On Fri, 2025-06-20 at 11:31 -0500, Nico Williams wrote:
> In the slow path you only
> normalize the _current character_, so you only need enough buffer
> space
> for that.
That's a clear win for UTF8 data. Also, if there are no changes, then
you can just return the input buffer and not bother allocating an
output buffer.
> The really nice thing about form-insensitive/form-preserving
> functionality is that it is form-preserving rather than normalizing
> on
> create and lookup, and that makes the fast-path described above
> feasible. Whereas if you normalize on create and lookup you have to
> heap allocate enough space for each string normalized.

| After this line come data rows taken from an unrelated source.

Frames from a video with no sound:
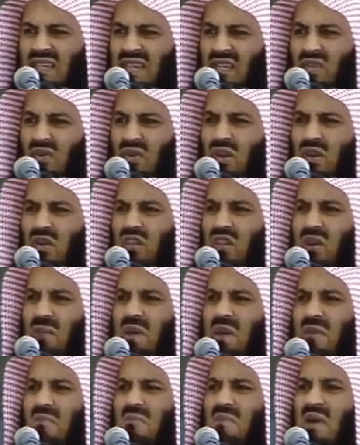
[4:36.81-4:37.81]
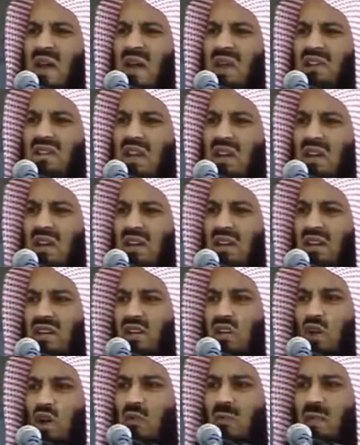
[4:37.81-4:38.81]
They do not commit murder.
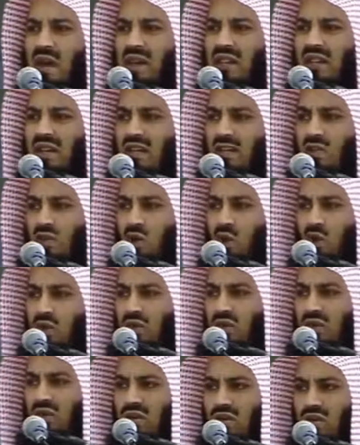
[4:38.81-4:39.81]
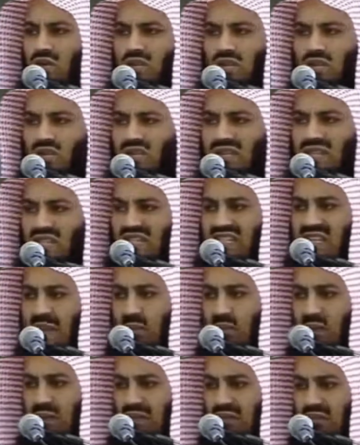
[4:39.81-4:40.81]
No murder at all. You don't kill
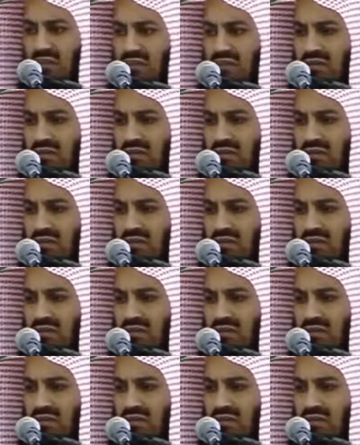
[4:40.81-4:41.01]
someone.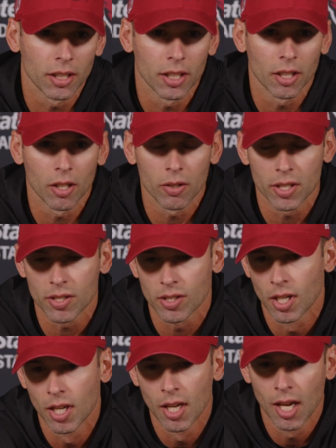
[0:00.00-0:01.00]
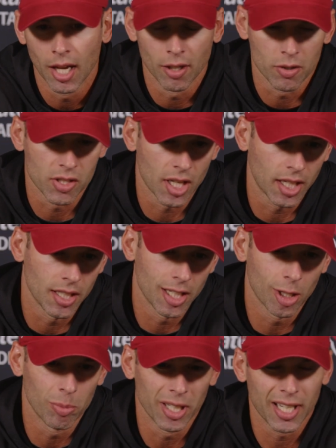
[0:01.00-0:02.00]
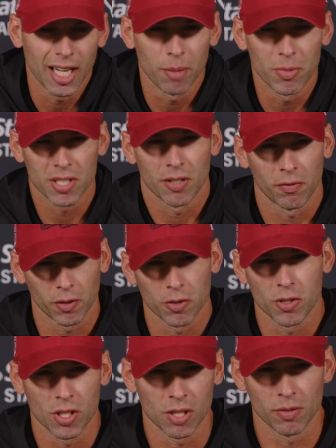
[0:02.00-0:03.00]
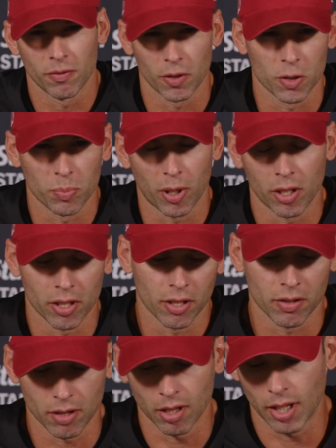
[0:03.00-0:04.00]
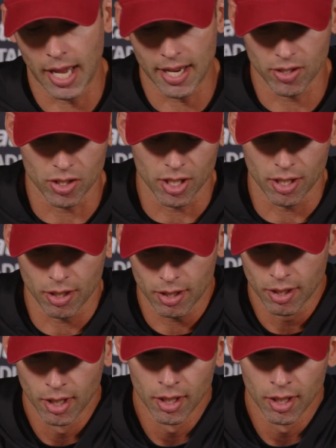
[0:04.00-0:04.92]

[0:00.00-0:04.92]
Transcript: You know he's I know second year, but he kind of missed the first first part of the last year.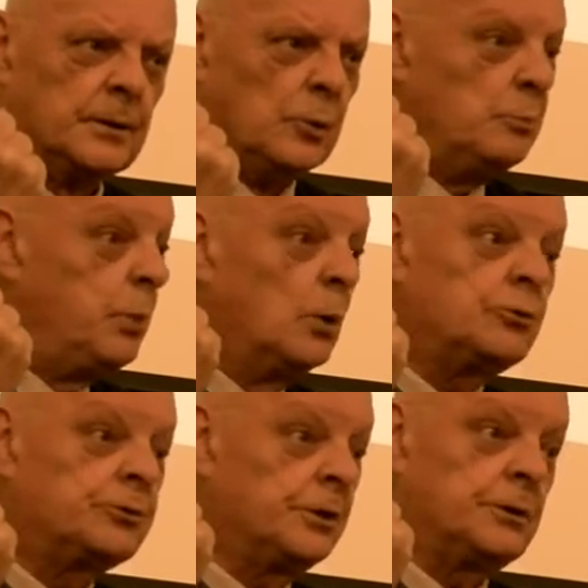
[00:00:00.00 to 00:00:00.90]
who
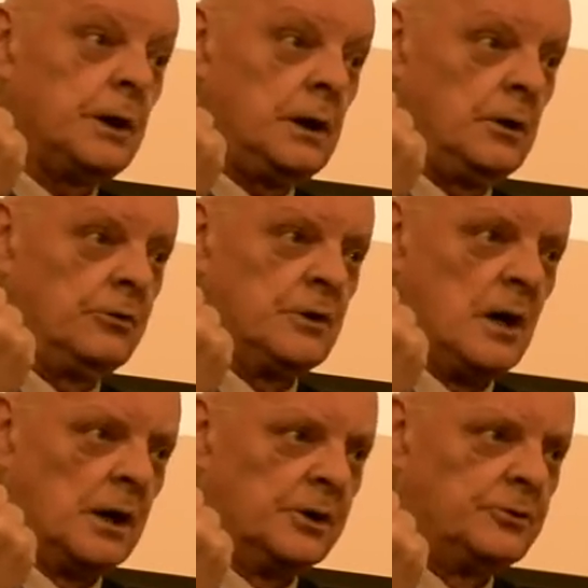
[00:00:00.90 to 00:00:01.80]
boasted in his
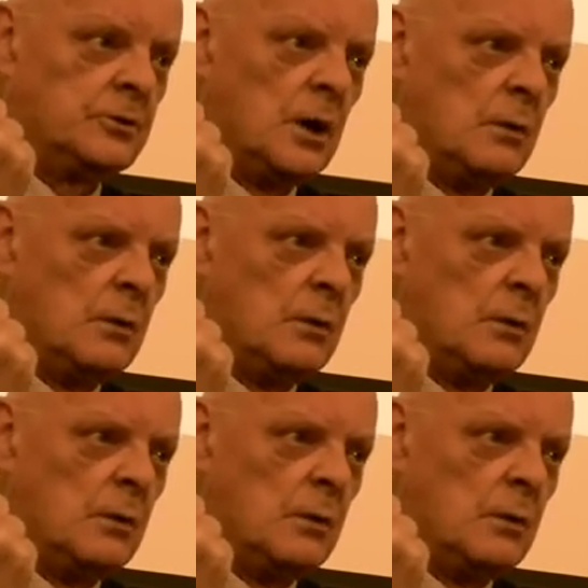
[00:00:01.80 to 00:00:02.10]
knowledge,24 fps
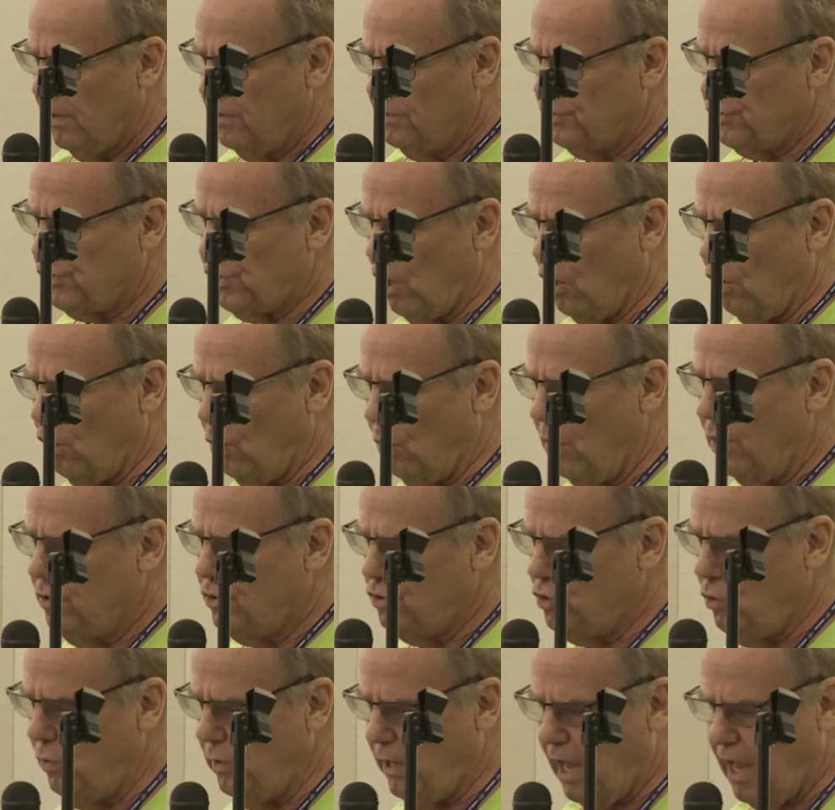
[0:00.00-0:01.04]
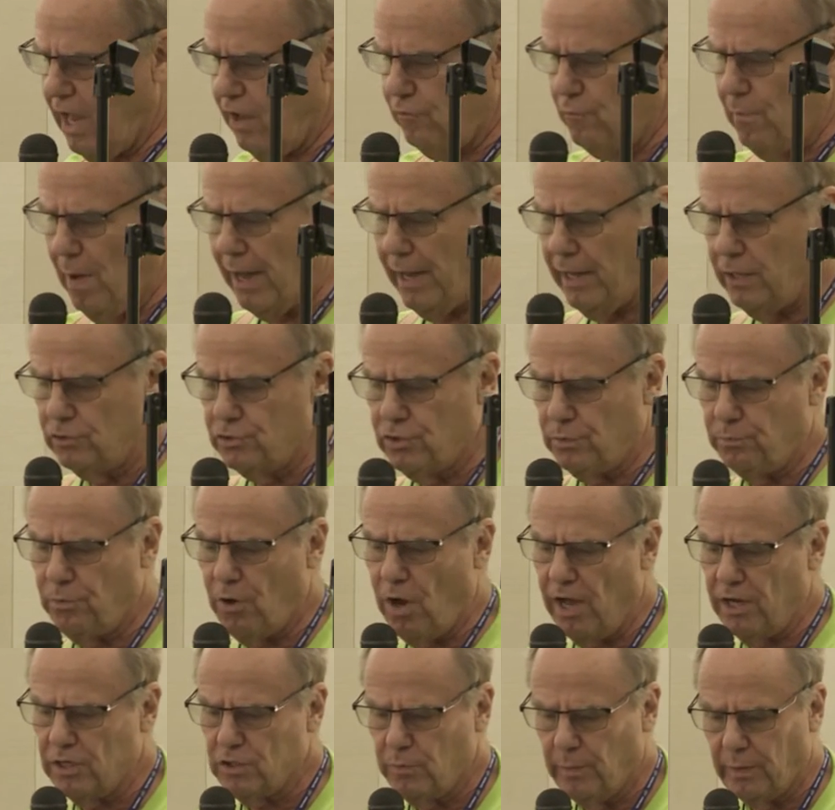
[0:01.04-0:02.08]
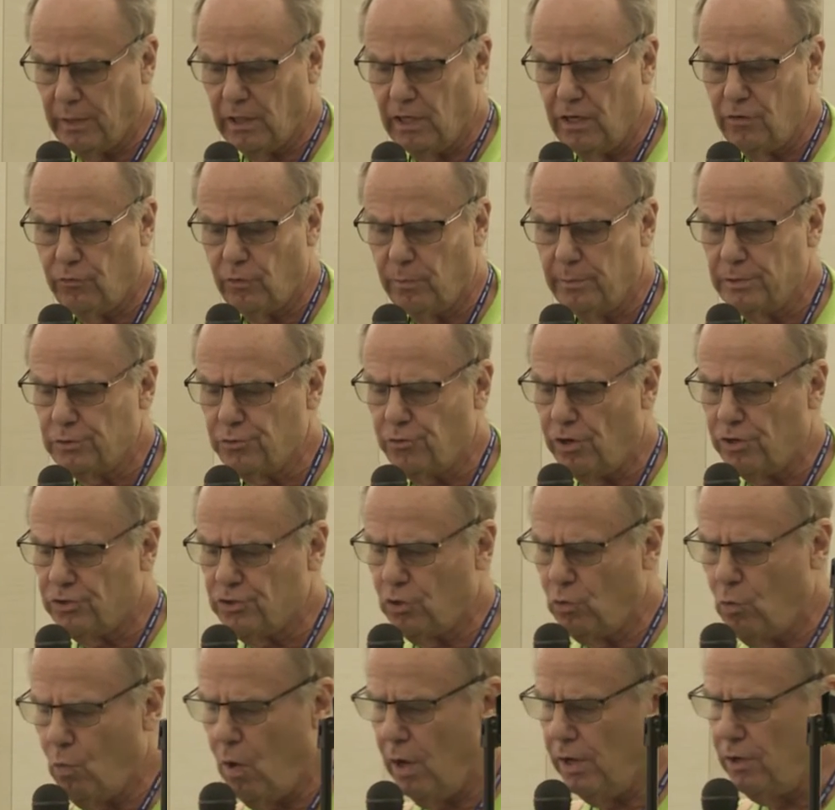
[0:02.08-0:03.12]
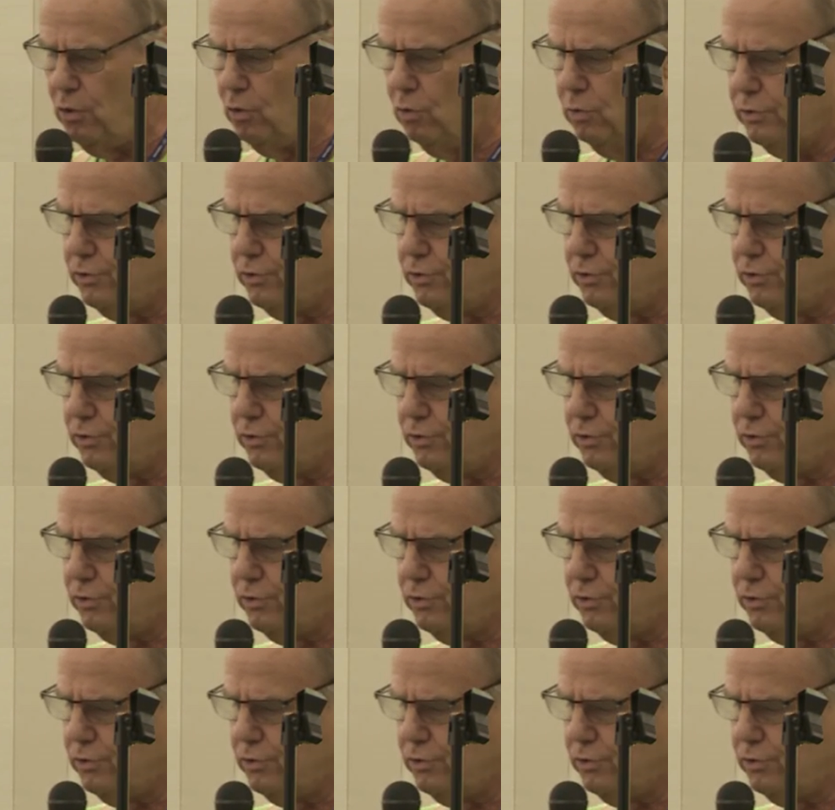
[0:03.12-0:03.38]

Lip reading: So 2.5 miles approximately from instruction 1 to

Non-deterministic ICU collations are already insensitive to most
normalization differences. Some differences are not handled when it
involves too many combining marks, but you can use the "full
normalization" option to address that. See:
https://www.postgresql.org/docs/current/collation.html#ICU-COLLATION-SETTINGS-TABLE
> The other nice
> thing is that f-i/f-p behavior is a lot less surprising to users --
> the
> input methods they use don't matter.
Postgres is already form-preserving; it does not auto-normalize. (I
have suggested that we might want to offer something like that, but
that would be a user choice.)
Currently, the non-deterministic collations (which offer form-
insensitivity) are not available at the database level, so you have to
explicitly specify the COLLATE clause on a column or query. In other
words, Postgres is not form-insensitive by default, though there is
work to make that possible.
> What motivated this f-i/f-p behavior was that HFS+ used NFD (well,
> something very close to NFD) but input methods (even on OS X)
> invariably
> produce NFC (well, something close to it), at least for Latin
> scripts.
> This means that on OS X if you use filenames from directory listings
> those will be NFD while user inputs will be NFC, and so you can't
> just
> memcmp()/strcmp() those -- you have to normalize _or_ use form-
> insensitive string comparison, but nothing did that 20 years ago.
> Thus
> doing the form-insensitivity in the filesystem seemed best, and if
> you
> do that you can be form-preserving to enable the optimization
> described
> above.
Databases have similar concerns as a filesystem in this respect.
Regards,
Jeff Davis